A case study in the social history of frontier town building set in the swamps of South Carolina On the banks of the lower Savannah River, the military objectives of South Carolina officials, the ambitions of Swiss entrepreneur Jean Pierre Purry, and the dreams of Protestants from Switzerland, France, Germany, Italy, and England converged in a planned settlement named Purrysburg. This examination of the first South Carolina township in Governor Robert Johnson's strategic plan to populate and defend the colonial backcountry offers the clearest picture to date of the settlement of the colony's Southern frontier by ethnically diverse and contractually obligated immigrants.
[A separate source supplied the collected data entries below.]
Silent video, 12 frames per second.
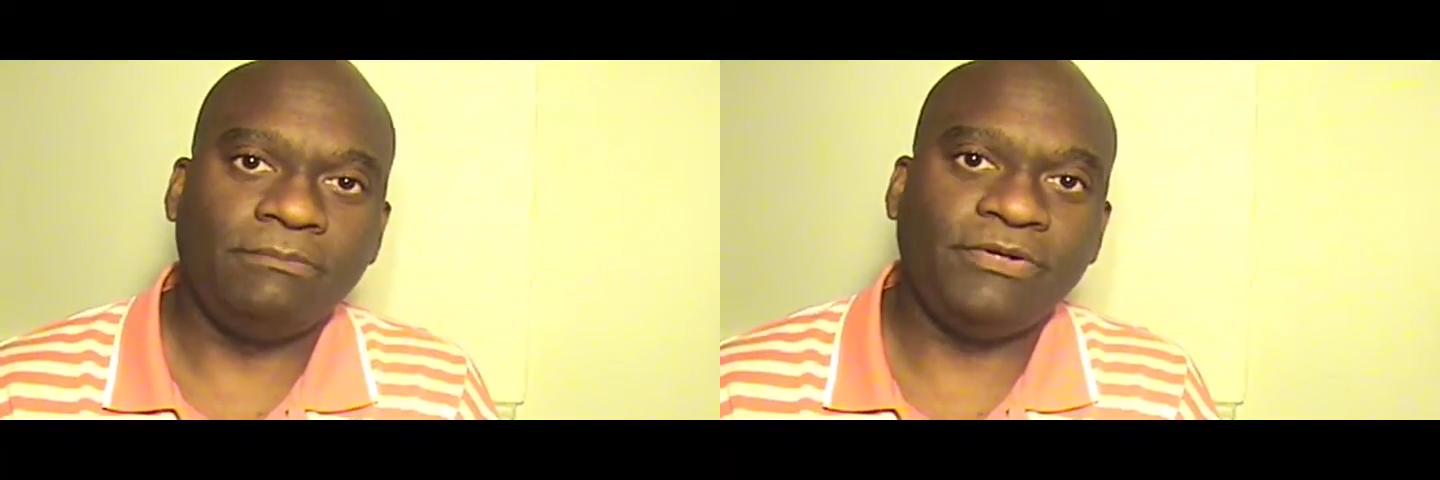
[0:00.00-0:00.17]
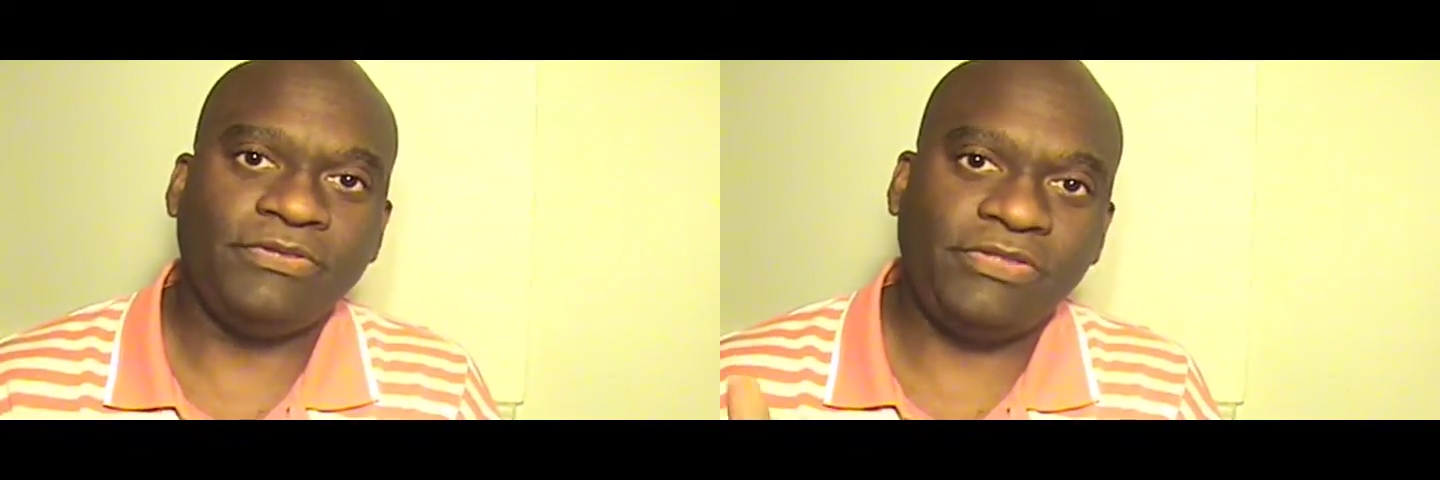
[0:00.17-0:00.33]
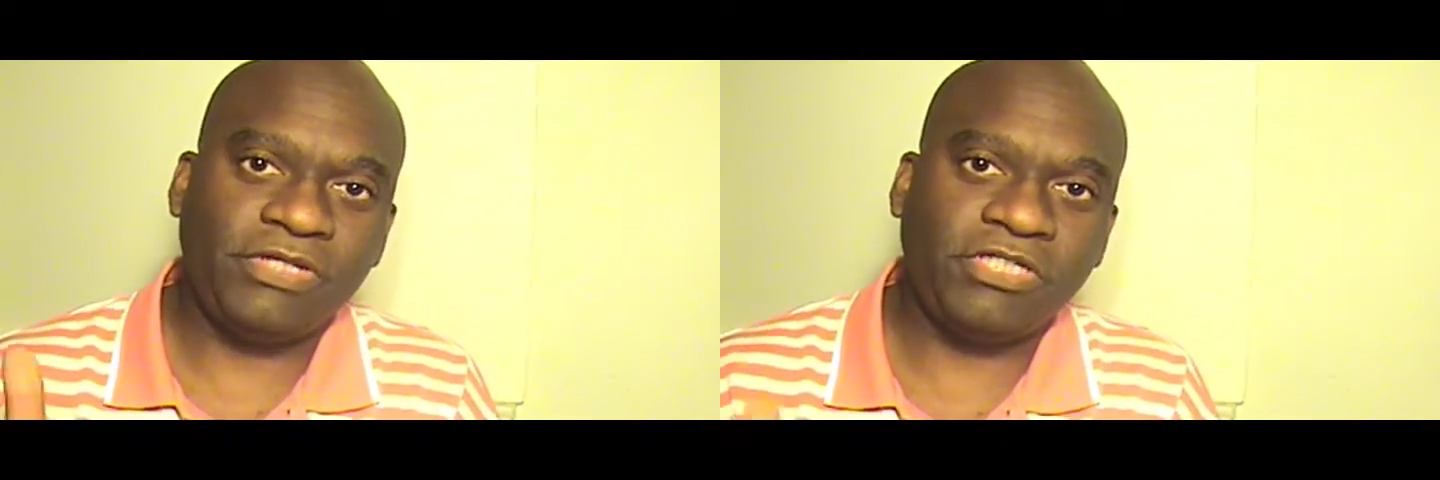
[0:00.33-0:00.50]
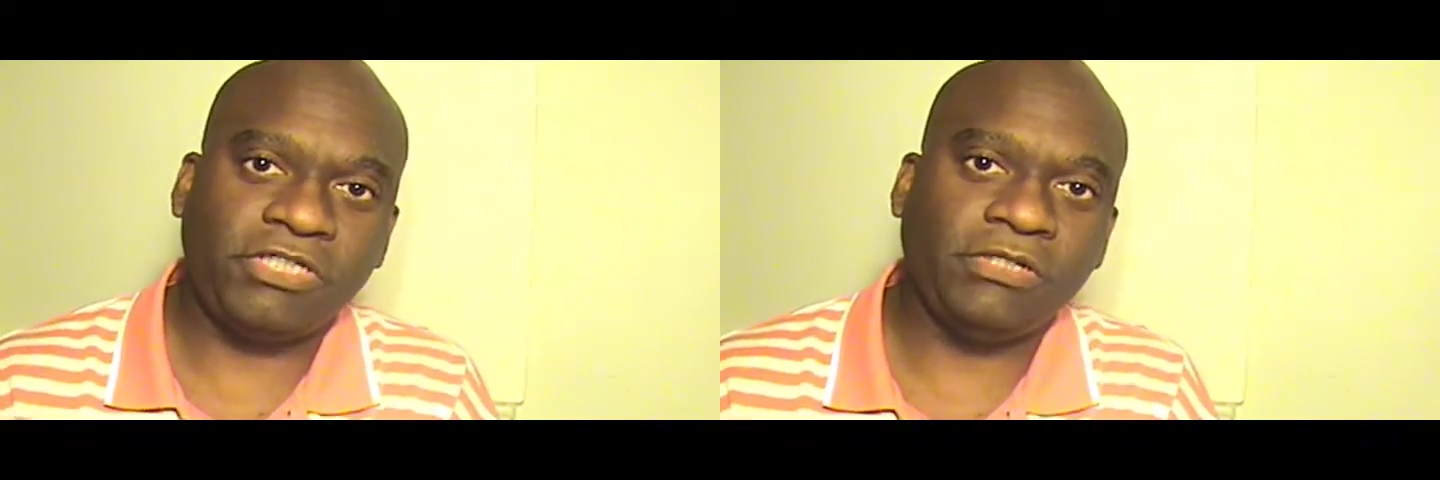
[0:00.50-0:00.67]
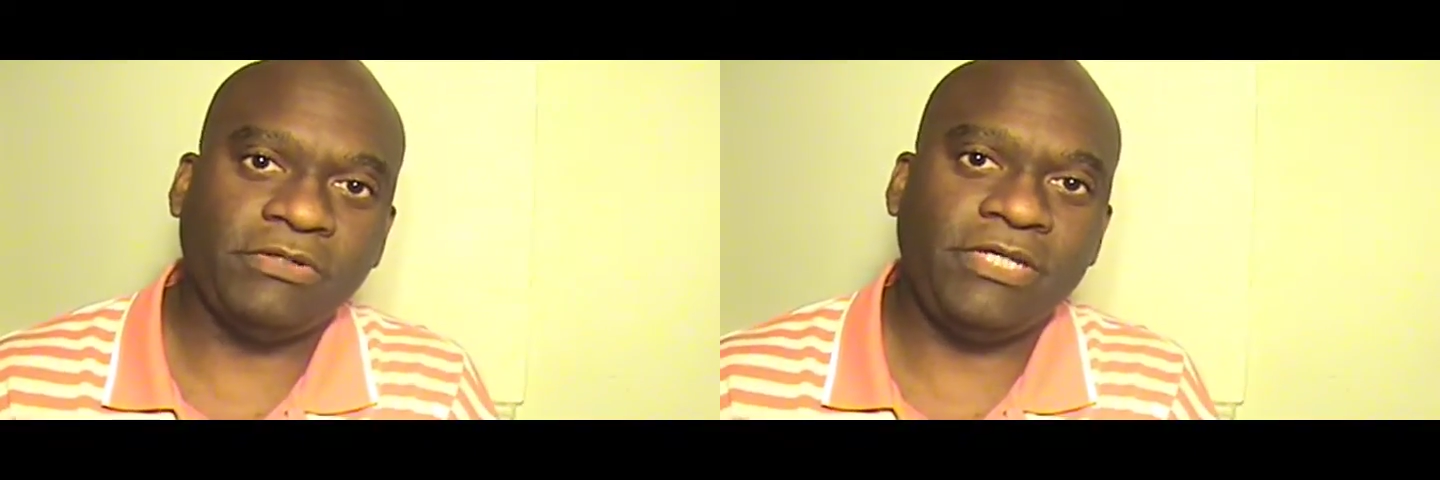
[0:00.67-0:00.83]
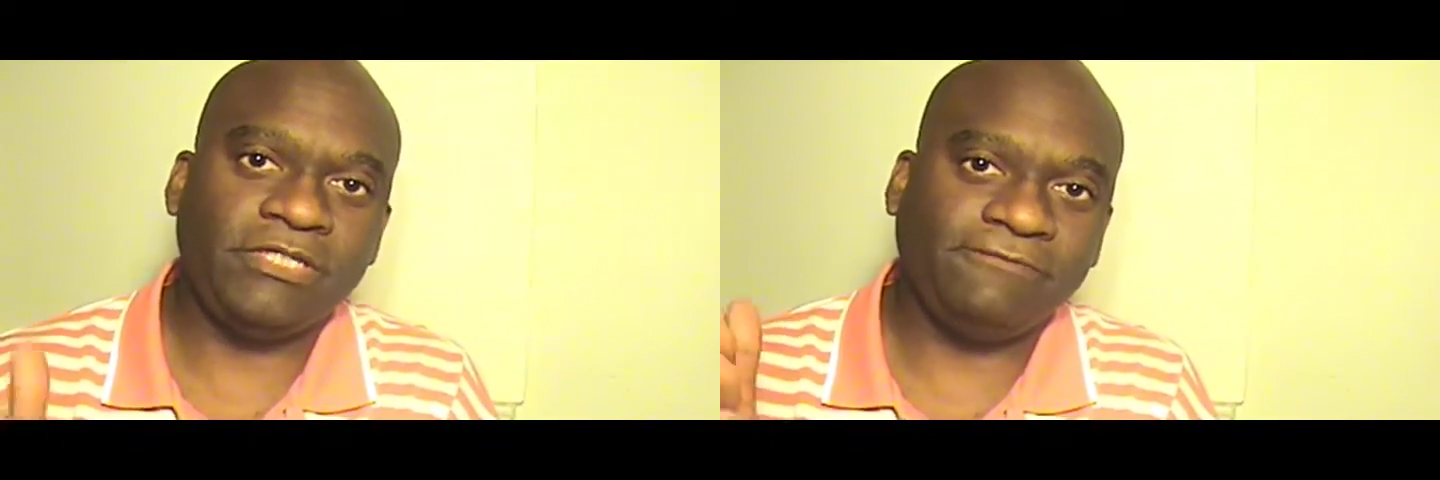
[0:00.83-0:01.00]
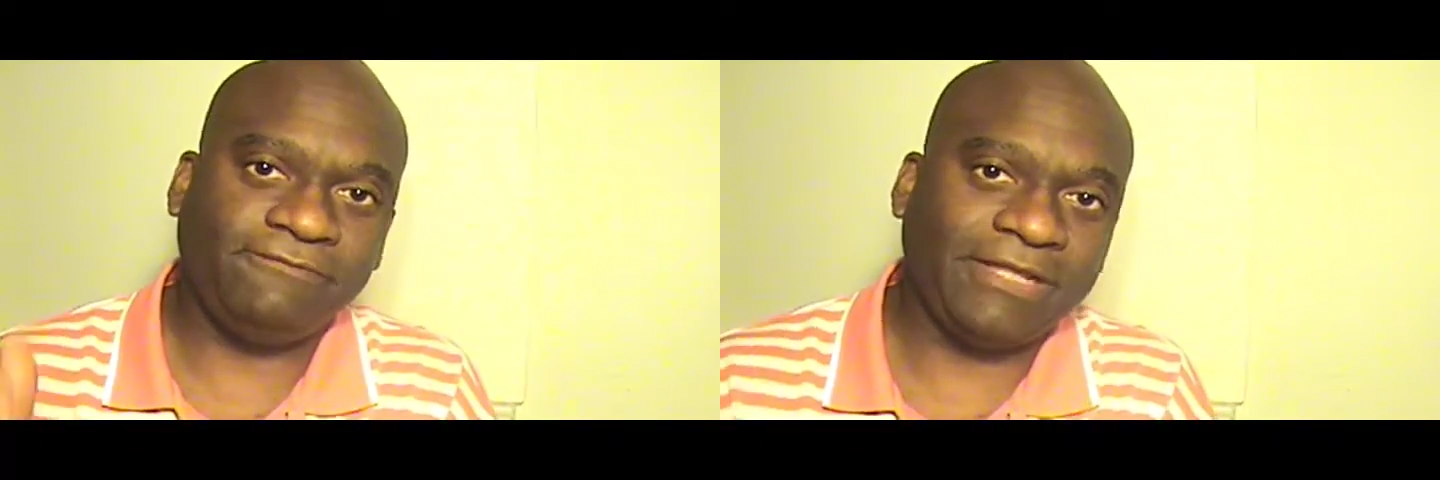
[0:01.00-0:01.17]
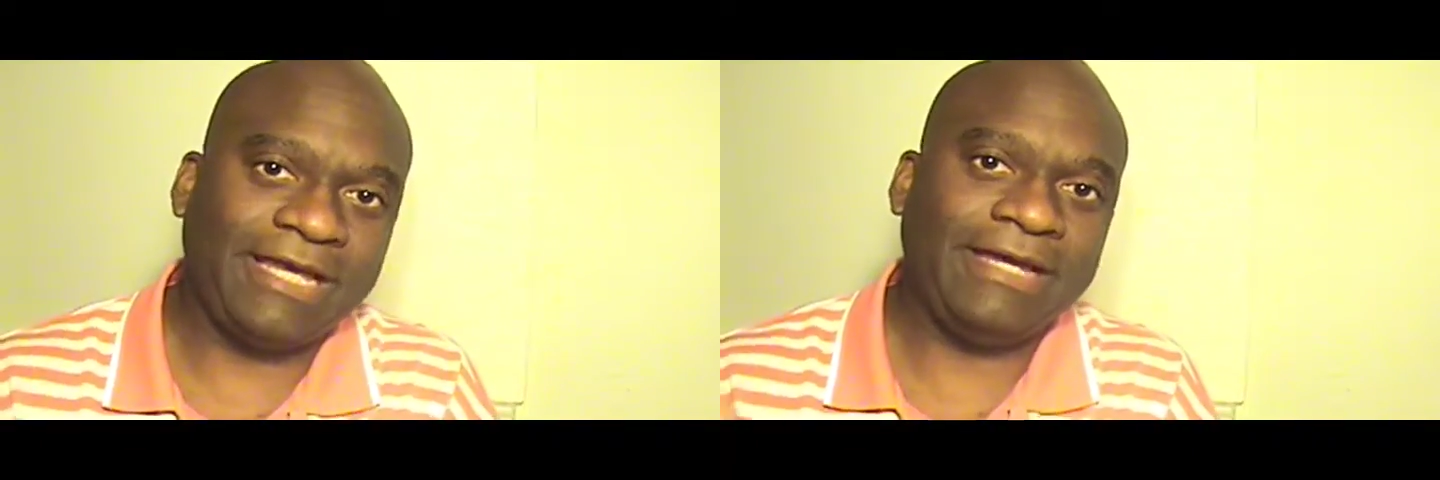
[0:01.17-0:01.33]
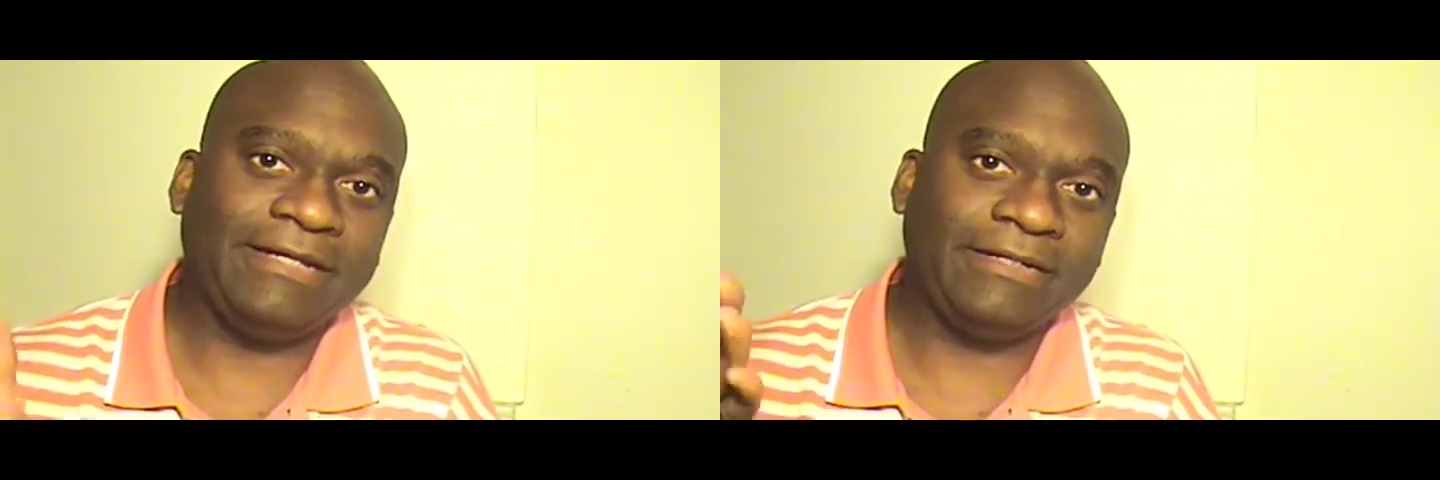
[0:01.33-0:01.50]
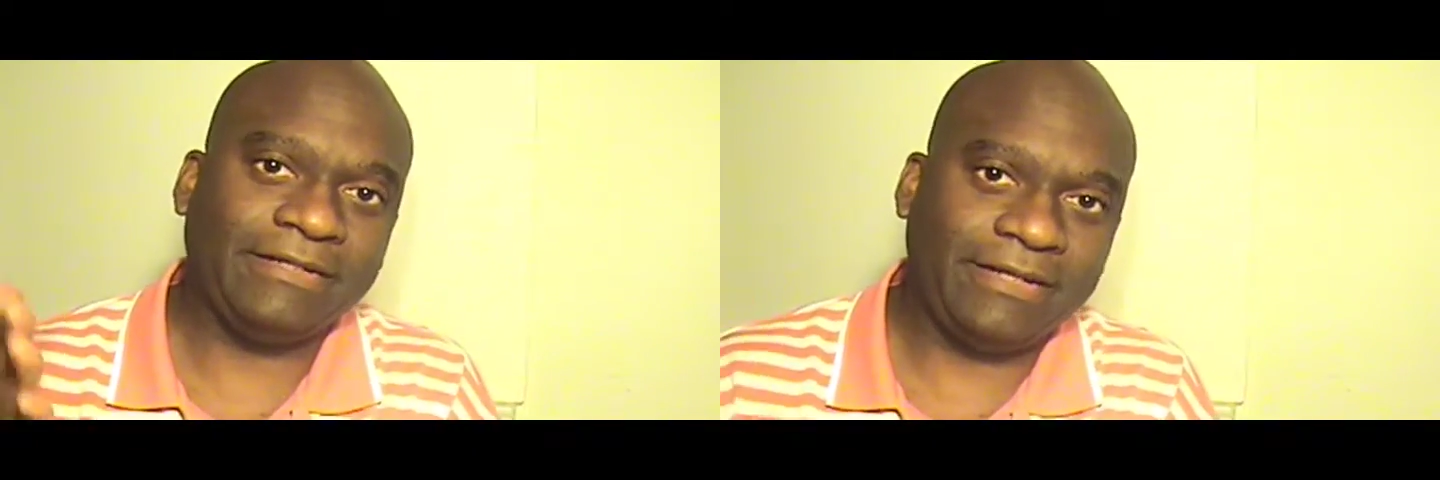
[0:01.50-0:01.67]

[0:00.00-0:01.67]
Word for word: but this year he's flat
Arlin C. Migliazzo contends that the story of Purrysburg Township, founded in 1732 and set in the forbidding environment bounded by the Savannah River and the Coosawhatchie swamps, challenges the notion that white colonists shed their ethnic distinctions to become a monolithic culture. He views Purrysburg as a laboratory in which to observe ethnic phenomena in the colonial and antebellum South. Separated by linguistic, religious, and cultural barriers, the émigrés adapted familiar social processes from their homelands to create a workable sense of community and identity. His work is one of only a handful of examples of what has been deemed the "new social history" methodology as applied to a South Carolina subject. Initially devastated by privation and a high mortality rate, Purrysburg residents also suffered the vicissitudes of an indifferent provincial elite, the encroachment of lowcountry rice planters, Prevost's invasion in 1779, and ultimate destruction of the settlement by Sherman's army. Migliazzo details the community's changing military and economic fortunes, the gradual displacement of its residents to neighboring communities, the role of African Americans in the region, the complex religious life of township settlers, and the quirky contributions of Purry's climatological speculations to the fateful siting of this first township.